Did just that, a few times actually, no luck. At least not here.

It's still not quite clear to me whether or not libproxy.la should be there. After all, most of the affected ports built just fine.

@DD: duely noted.


----------



## rezzo (Aug 31, 2011)

After reading the mailing list thread cited above, I solved the brasero issue. Using the command:

`# grep -l libproxy\\.la /usr/local/lib/*.la | xargs -n1 pkg_info -q -W | sort -u`

I have deinstalled all the packages listed, in my case:

`# pkg_deinstall -f evolution-data-server-2.32.1_1 brasero-2.32.1_1 libgdata-0.6.6 totem-pl-parser-2.32.3`

Everything went fine when I reinstalled the packages.


----------



## jb_fvwm2 (Aug 31, 2011)

Aha!  In my totem subdirectory I've a file titled something like _Remove_totem_first.before_build ... maybe relevant. (0 byte file I created a very long time ago, sometimes I edit the files adding detail. ) 
..........................................................................
(Sometimes I wish this forum had a subsection something like 
totem
brasero
xorg-server
...etc where one would post in the thread fixes one has found.  Quicker maybe than
PR's and wikis... but would possibly grow quite a bit. (And be a bit more work
for the moderators...)


----------



## DutchDaemon (Sep 1, 2011)

Oh, we'd love more work.


----------



## carlton_draught (Sep 1, 2011)

Ok, I think I've got everything finally working... unfortunately I've reached one of those "I've discovered a remarkable solution to this problem, unfortunately my machine hung right after it finished the last compile." type situations.

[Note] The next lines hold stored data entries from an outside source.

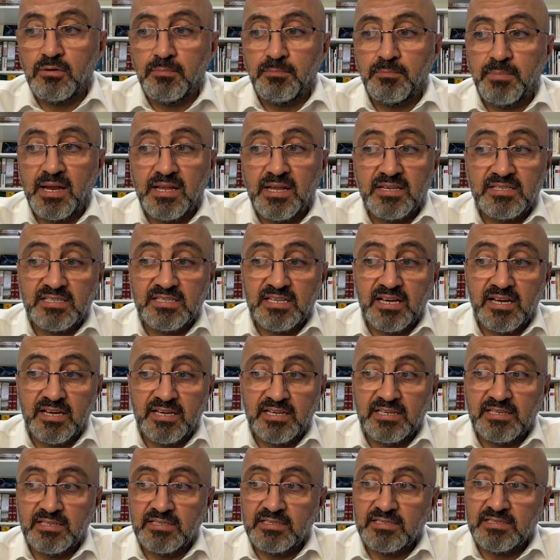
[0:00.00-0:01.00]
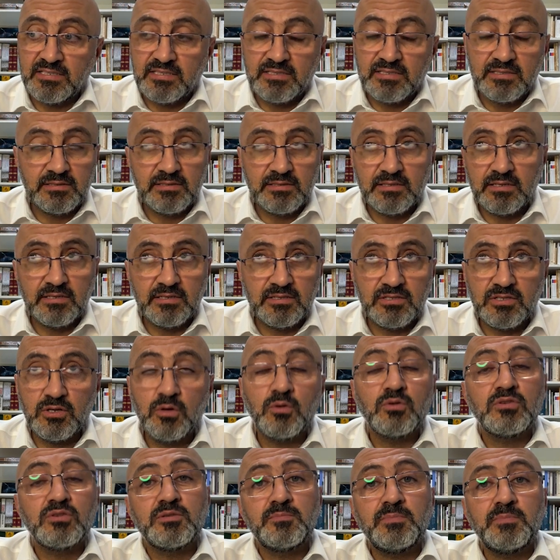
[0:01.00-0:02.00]
Palestine it's
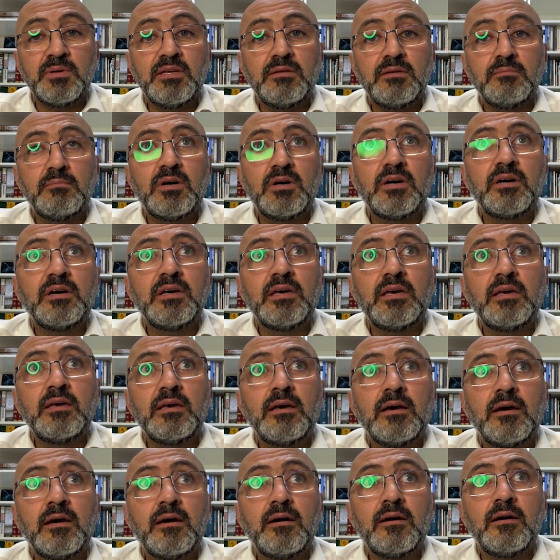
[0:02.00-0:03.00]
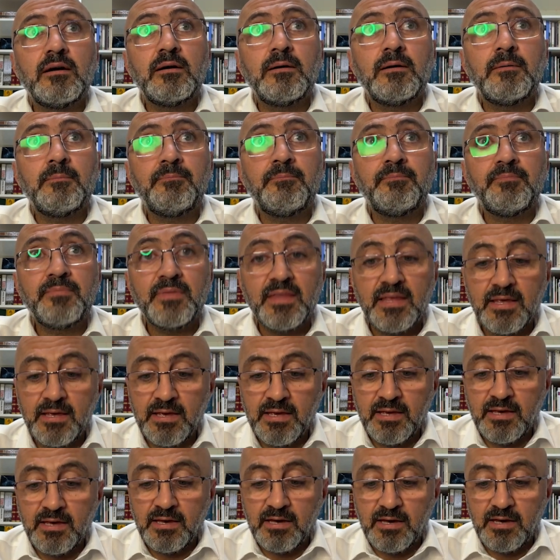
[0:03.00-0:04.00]
always been my
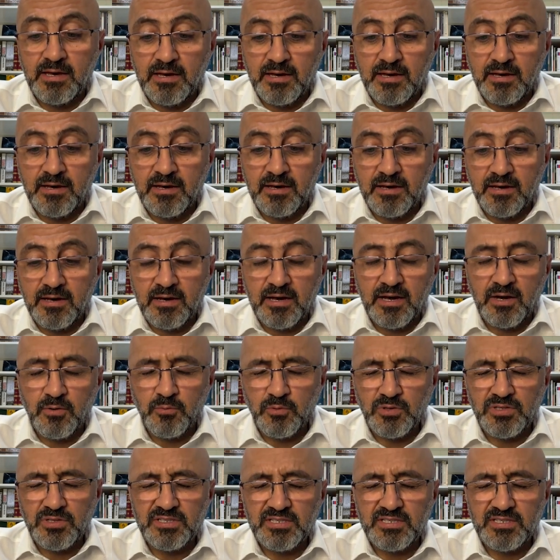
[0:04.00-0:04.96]
I would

I think this post was helpful - was having problems with libchamplain and others mentioned in that post. That solved it. Following the original directions again as with the first linked post seemed to make things work as they should.

I think I had a few problems with various cups ports, but
`# make config`
`# make install`
fixed them. Might have done reinstall or deinstall, then reinstall though.


----------



## fmw (Sep 1, 2011)

The grep command mentioned above returned two ports, one of the evolution thingies and libchamplain. Portmaster wasn't able to handle the latter, but manually removing and reinstalling worked, and right now, everything seems to build.


----------



## jake3988 (Sep 5, 2011)

For the record, since I was having big trouble with this as well, the reason this messed up actually had nothing to do with libnotify.la not being created.  Even though that's what it said.

It actually was because there was no libnotify.so created in /usr/local/lib/.  Normally, all libraries have a .so that symbolically points to the .so.# file.

Why it couldn't/can't detect it on its own, I have no idea.  I'm no expert on that.  But all I did was to cd to the /usr/local/lib directory and then use: [cmd=]ln -s libnotify.so.4 libnotify.so[/cmd]

And the problem was solved.  Hope it helps everyone that had trouble.


----------